Task instructions – An exact transcription of every entry is required. Images are not part of it.

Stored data
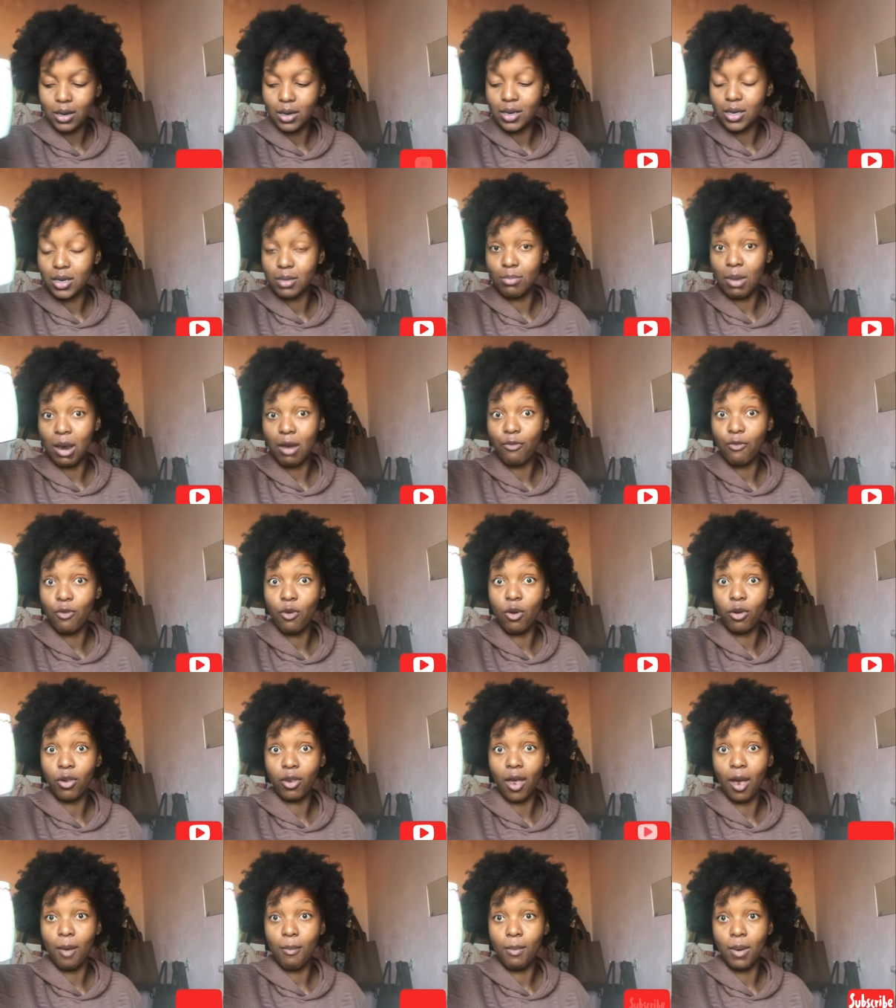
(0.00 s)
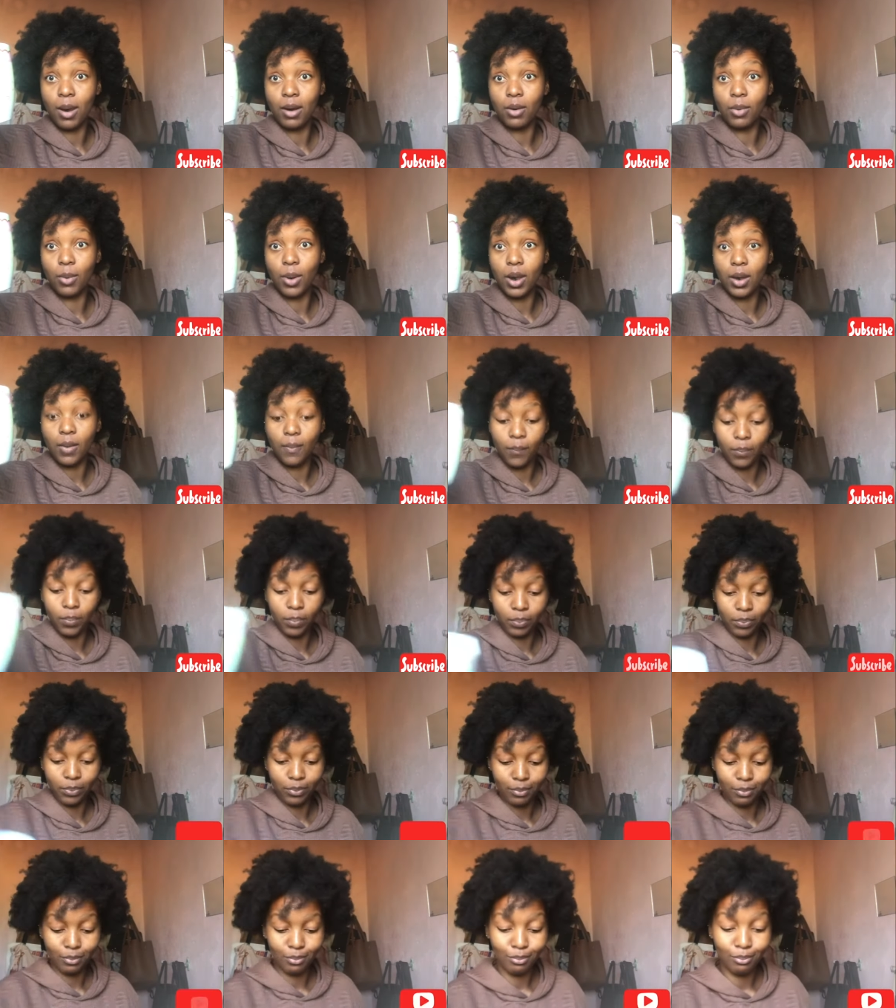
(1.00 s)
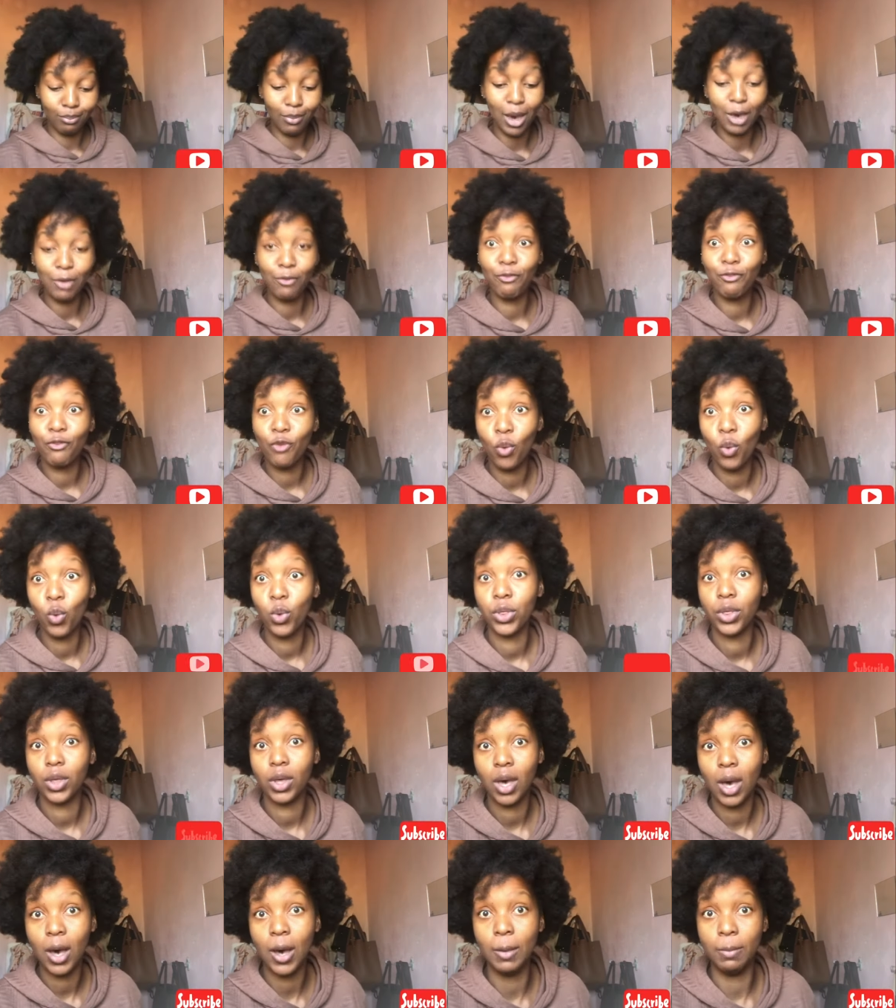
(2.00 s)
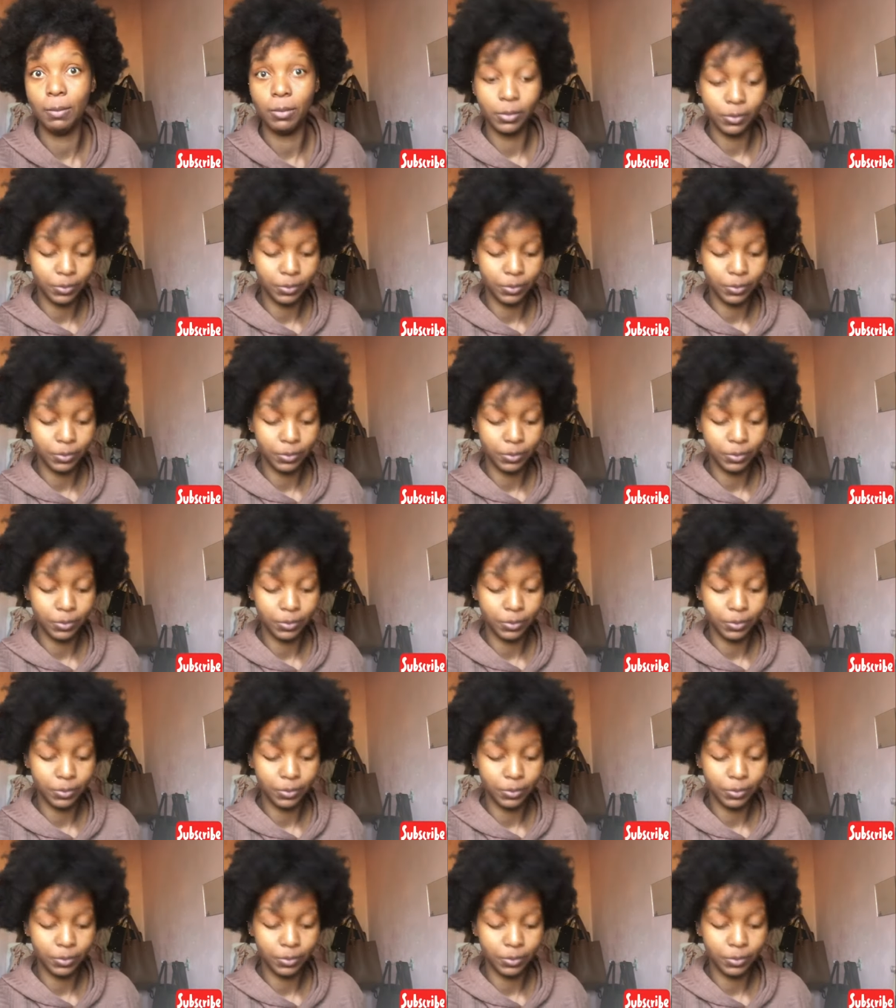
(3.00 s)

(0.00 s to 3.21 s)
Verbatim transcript: This is my fourth cup, by the way. My fourth cup.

Result –
(0.00 s)
(1.00 s)
(2.00 s)
(3.00 s)

(0.00 s to 3.21 s)
Verbatim transcript: This is my fourth cup, by the way. My fourth cup.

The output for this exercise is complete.